One consequence of this approach, however, is that when the economy is contracting, the Fed must respond with monetary easing. And when the economy contracts as severely as it did in 2009, the Fed may need to increase money circulation dramatically — which can cause monetary hawks consternation. It is worth noting that acknowledging the potential of monetary policy to help economic recovery does not require endorsing the specifics of the Fed's various recent rounds of quantitative easing, about which there are legitimate reasons to be concerned. On the contrary: Supporting a rules-based approach would express a realistic understanding of what must normally occur during an economic contraction, while also highlighting the dangers of the improvisational nature of the Fed's recent activity.
Fourth, Republicans should embrace policies that can boost aggregate demand in a manner consistent with their long-term growth plans. For instance, in late 2012, as a number of Bush-era tax cuts were scheduled to expire, a temporary payroll-tax cut that had been implemented by Obama was also set to expire. Republicans championed extending the income-tax provisions but not the payroll-tax cut, when the latter would have helped more middle-income families. That was a mistake. Embracing the extension of the payroll-tax cut would have simultaneously improved the party's standing with middle-class voters and provided a needed short-term boost to the economy without new spending. Embracing such a move would not have complicated any element of the GOP's longer-term economic program, and it might have actually strengthened the case for reforming the entitlements that are dependent on payroll-tax collections.

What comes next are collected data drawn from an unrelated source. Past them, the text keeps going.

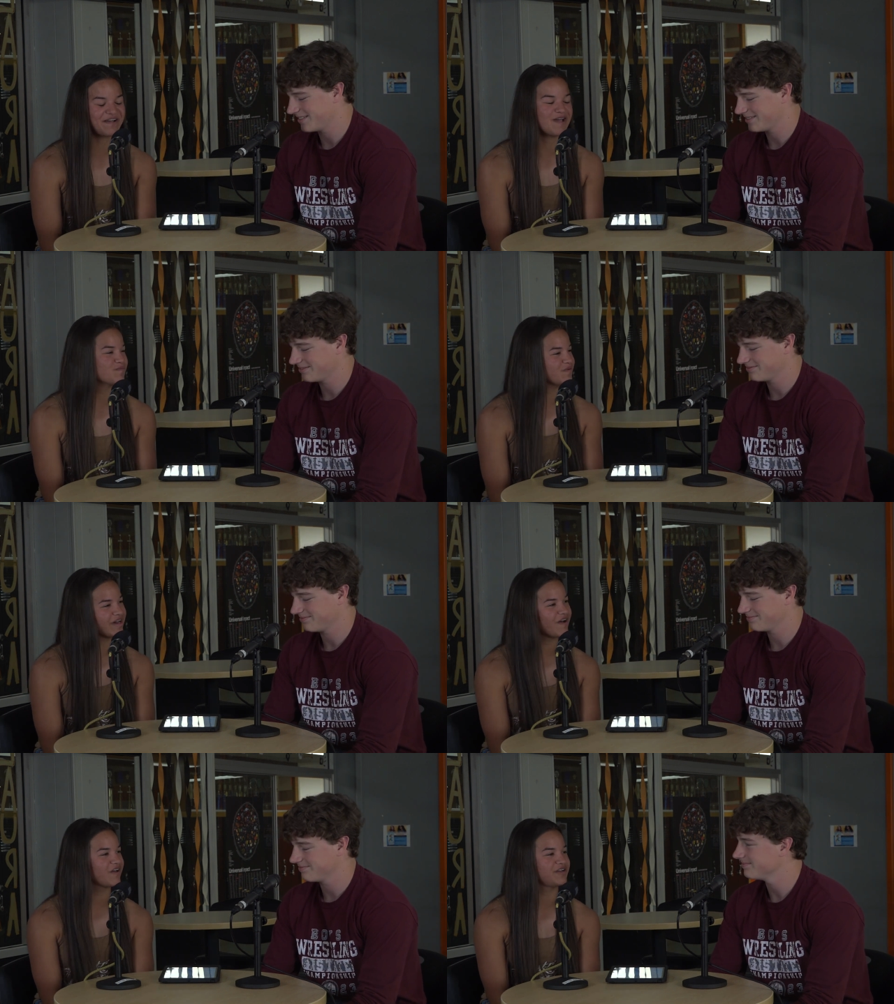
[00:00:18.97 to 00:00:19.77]
Speaker 1: okay,
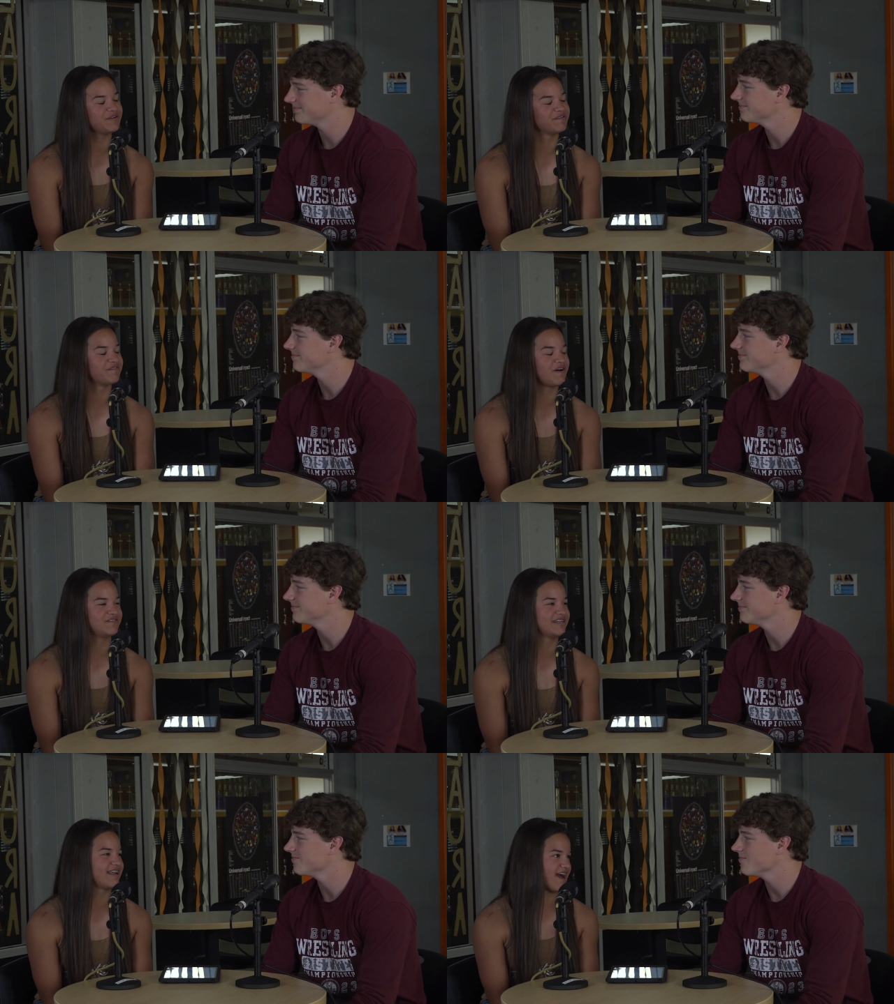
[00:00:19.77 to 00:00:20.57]
what all are you
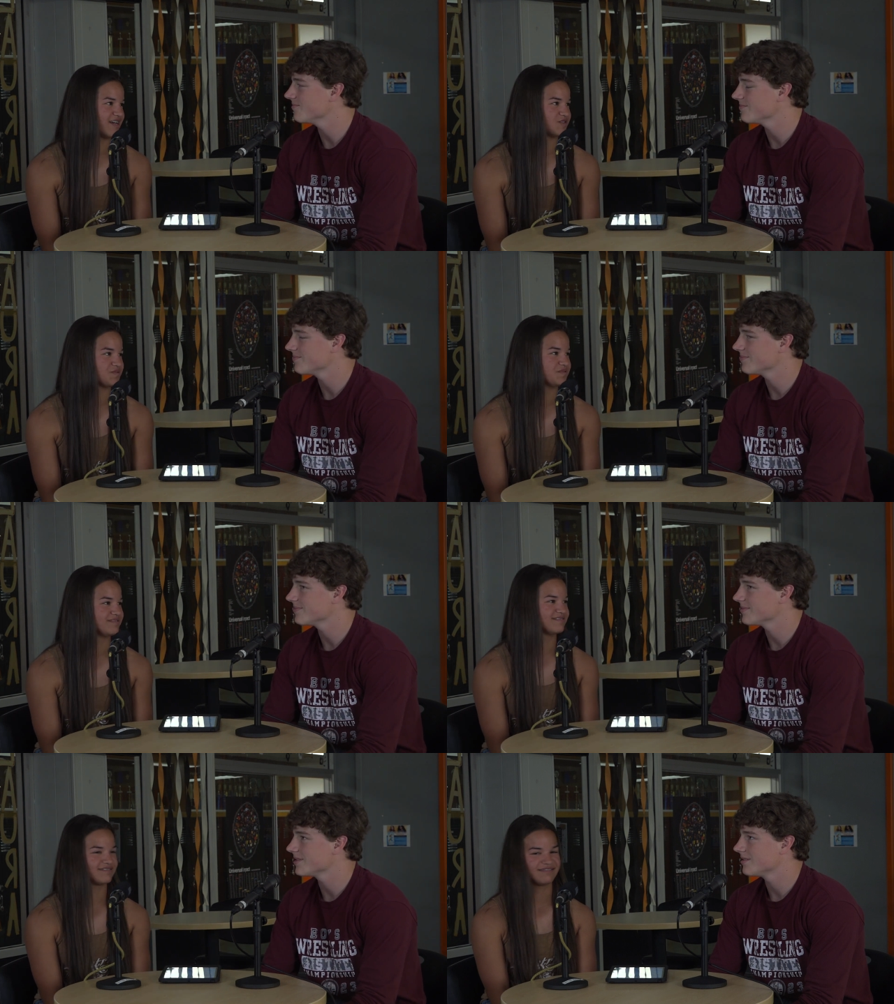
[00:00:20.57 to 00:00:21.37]
involved in in high school?
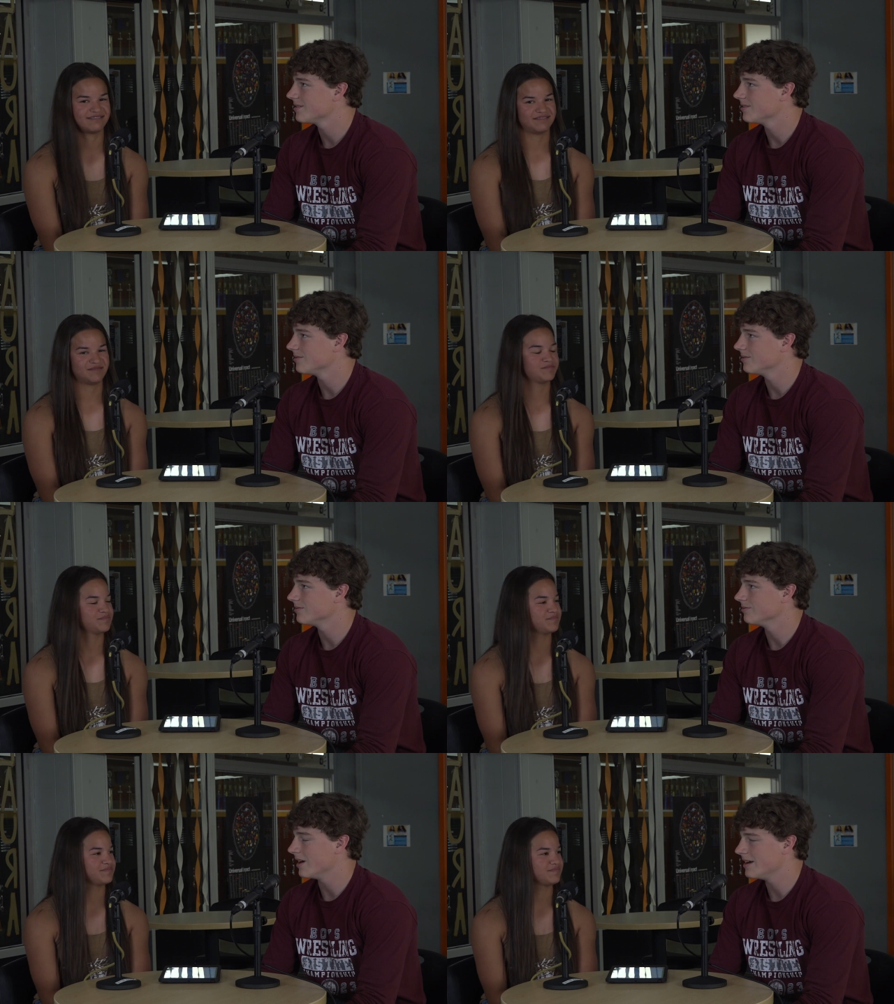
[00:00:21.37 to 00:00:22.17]

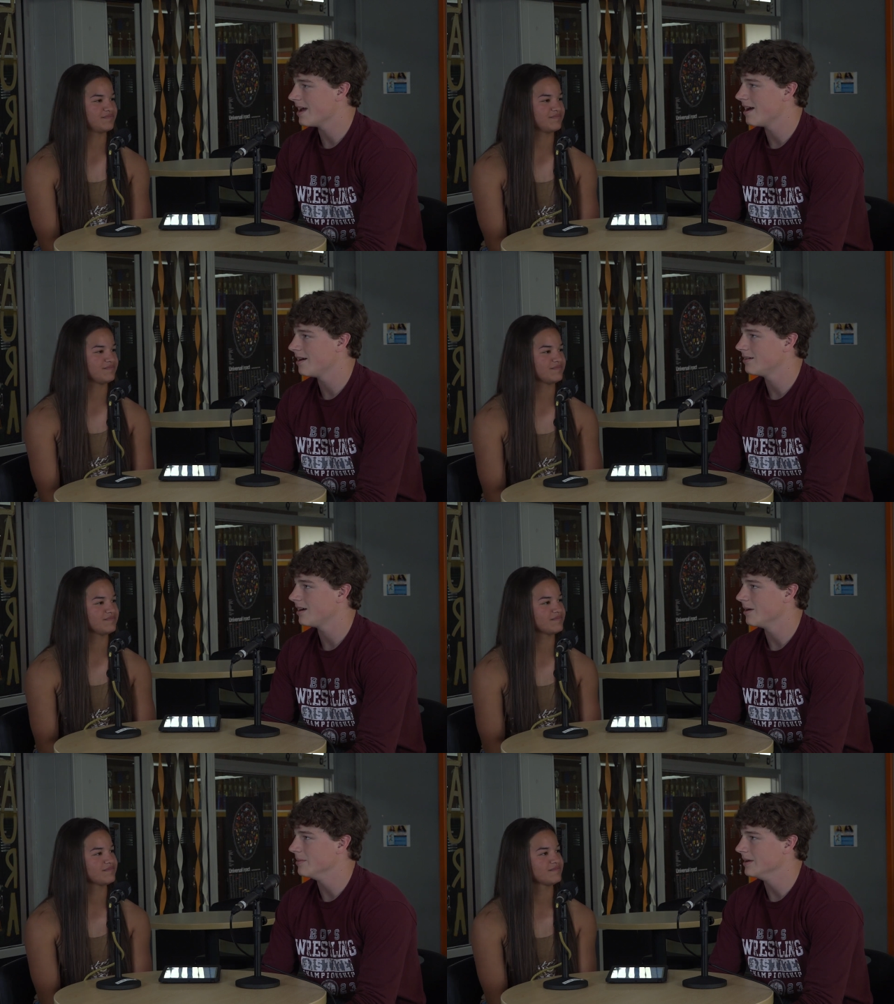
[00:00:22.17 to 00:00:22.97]
Speaker 2: Right now,
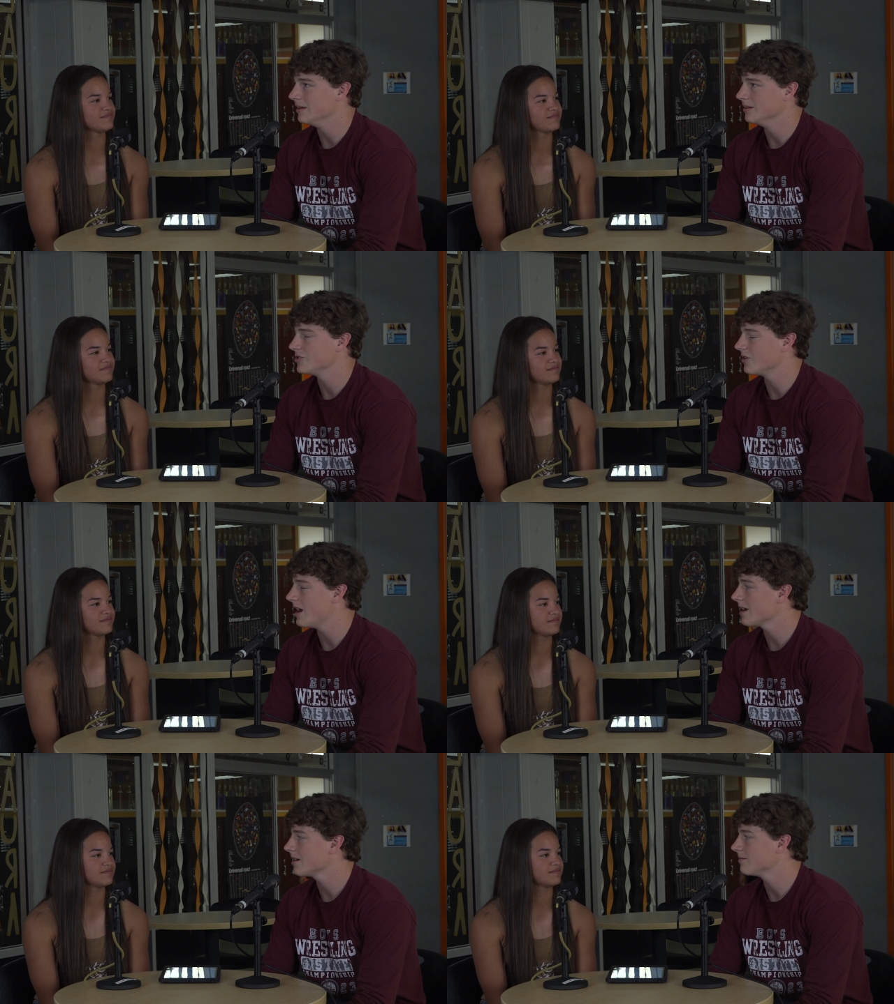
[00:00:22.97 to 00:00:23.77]
I'm in
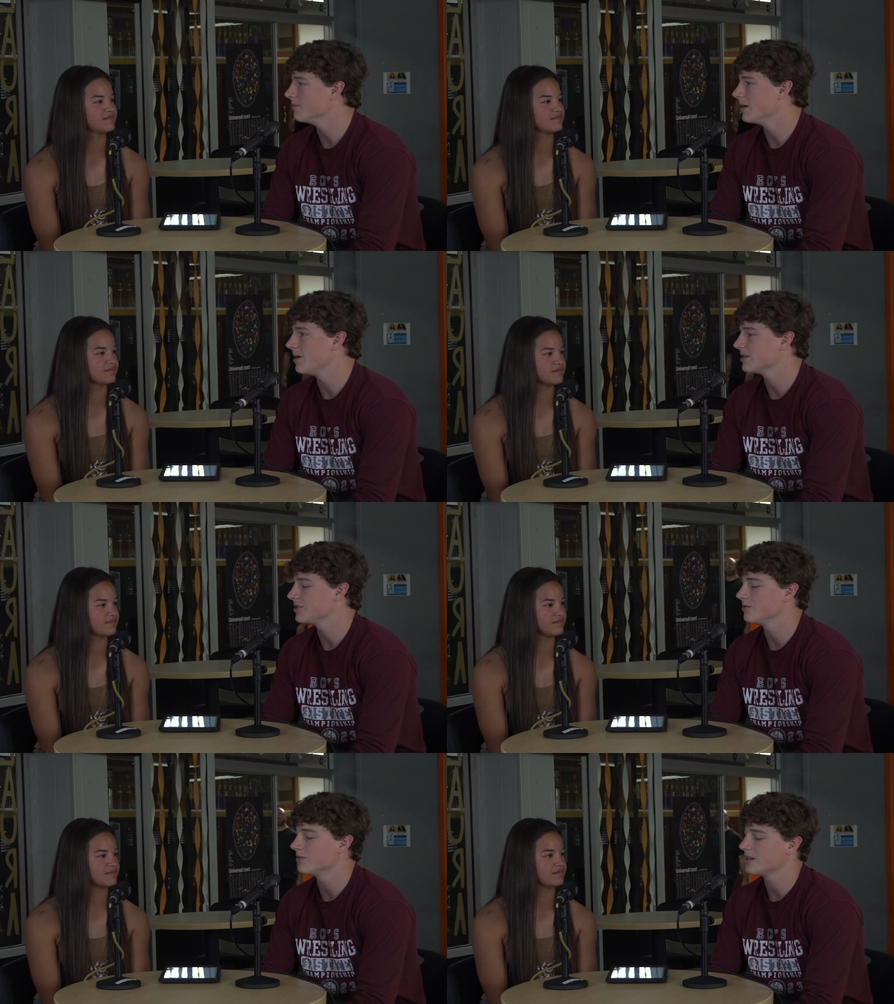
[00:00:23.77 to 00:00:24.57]
track, but I'm
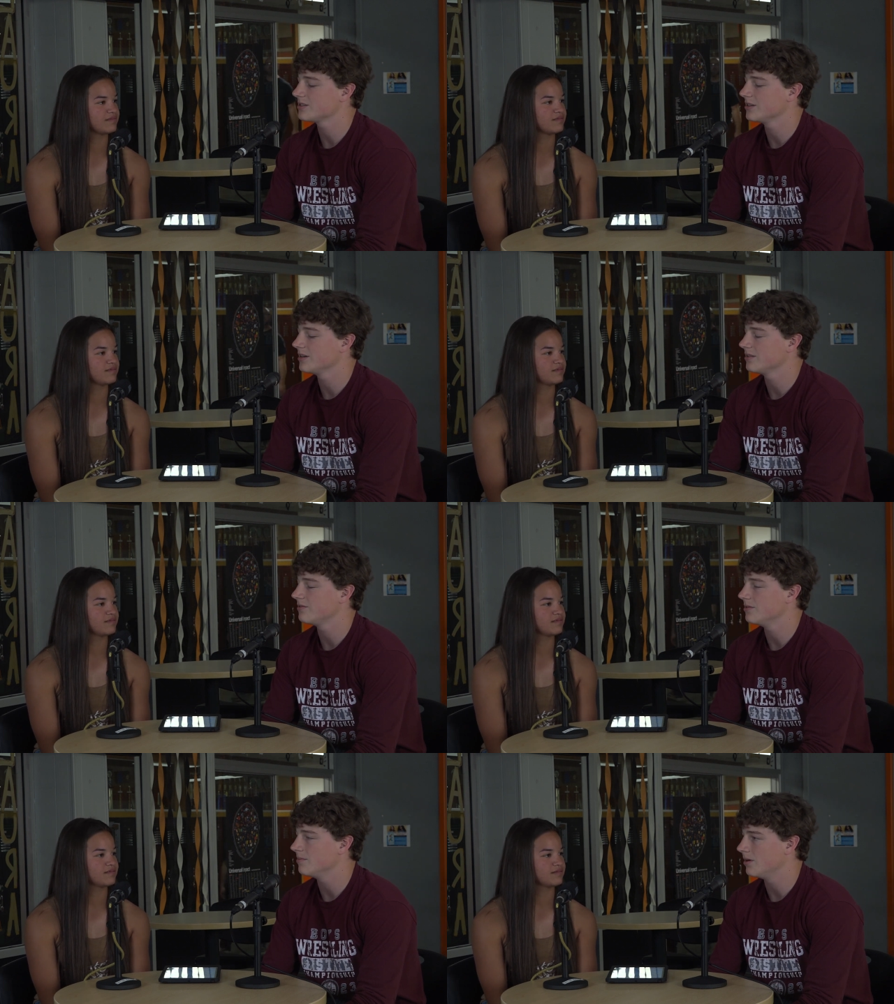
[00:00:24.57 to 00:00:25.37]
also in wrestling,
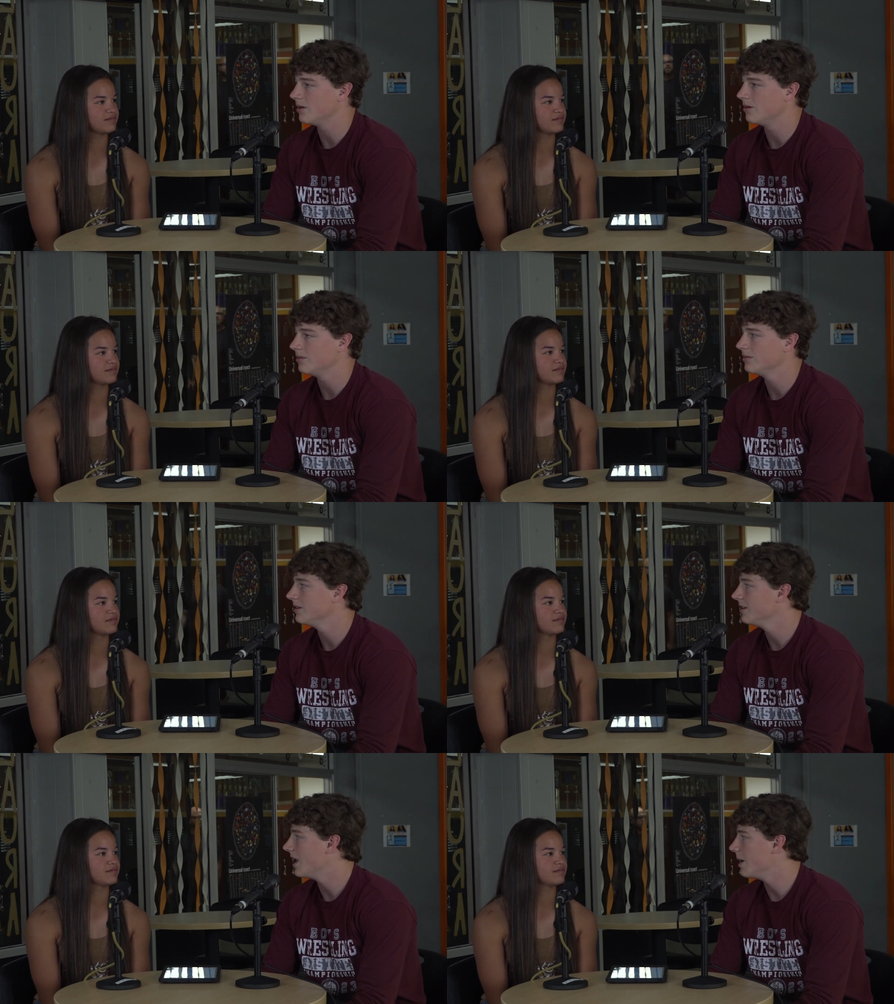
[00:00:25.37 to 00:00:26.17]
football.
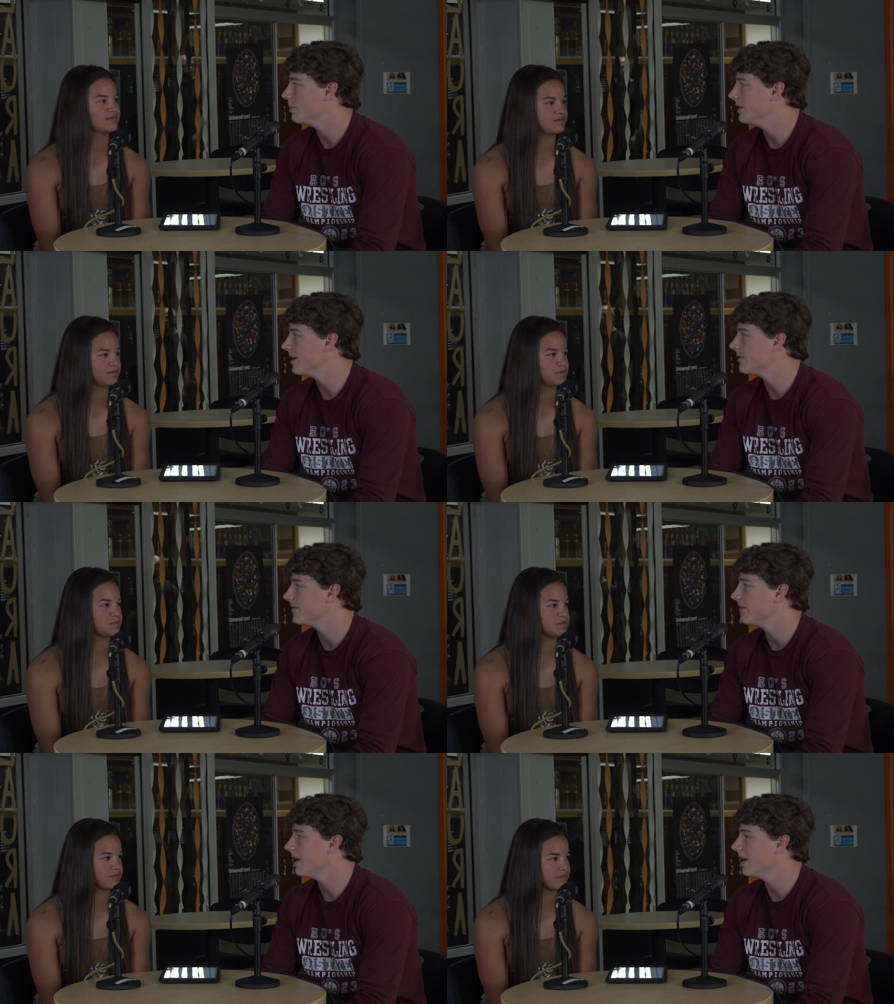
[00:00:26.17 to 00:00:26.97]
I'm in
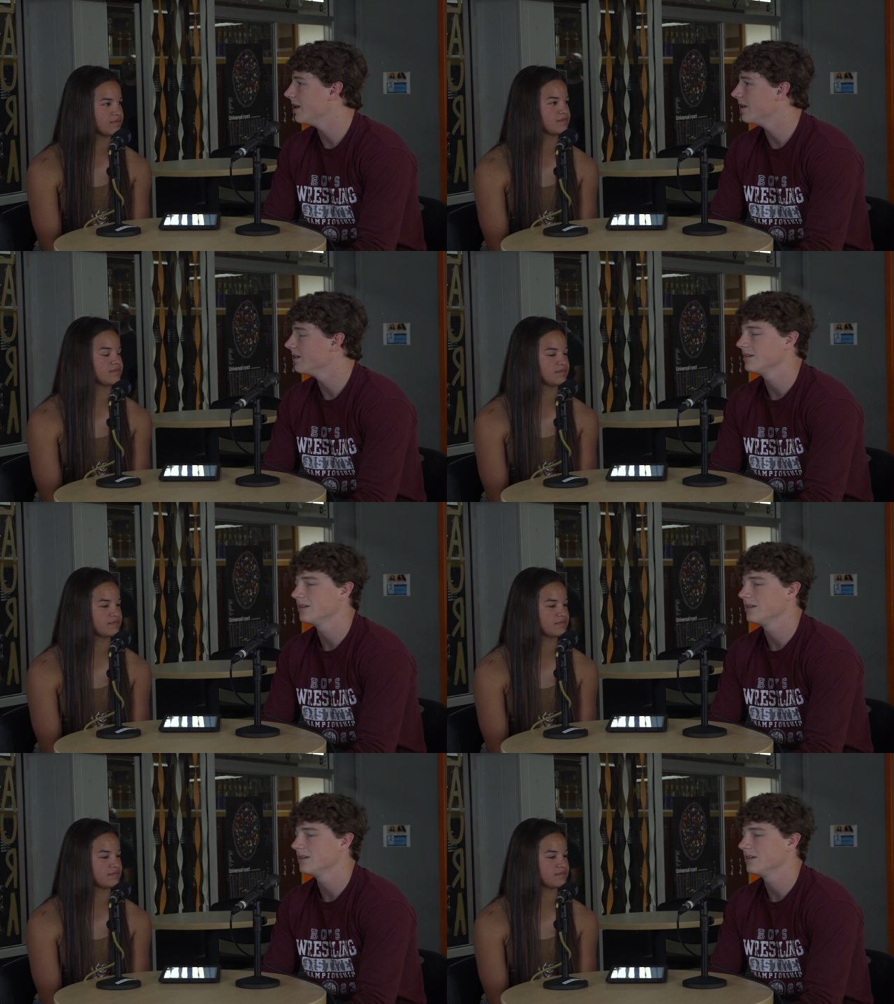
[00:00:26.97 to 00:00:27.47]
FFA.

Conservatives have long understood and articulated the right formula for sustained growth: sound money, narrow deficits, low spending and taxes, and free trade. Over the long run, this is the only viable recipe for promoting jobs for the American middle class.
But this agenda must be pursued with sound arguments, and must be forthrightly defended from the shameless calumnies of liberal politicians. Proponents of activist government would like voters to believe that the conservative economic agenda caused the crash of 2008, and that it has had nothing to offer in its aftermath. It is essential to refute that lie. But it is no less essential to develop and advance a realistic, evidence-based case for sound and sustainable growth — one capable of addressing the challenges our economy faces both now and in the years ahead.
James C. Capretta is a senior fellow at the Ethics and Public Policy Center and a visiting fellow at the American Enterprise Institute.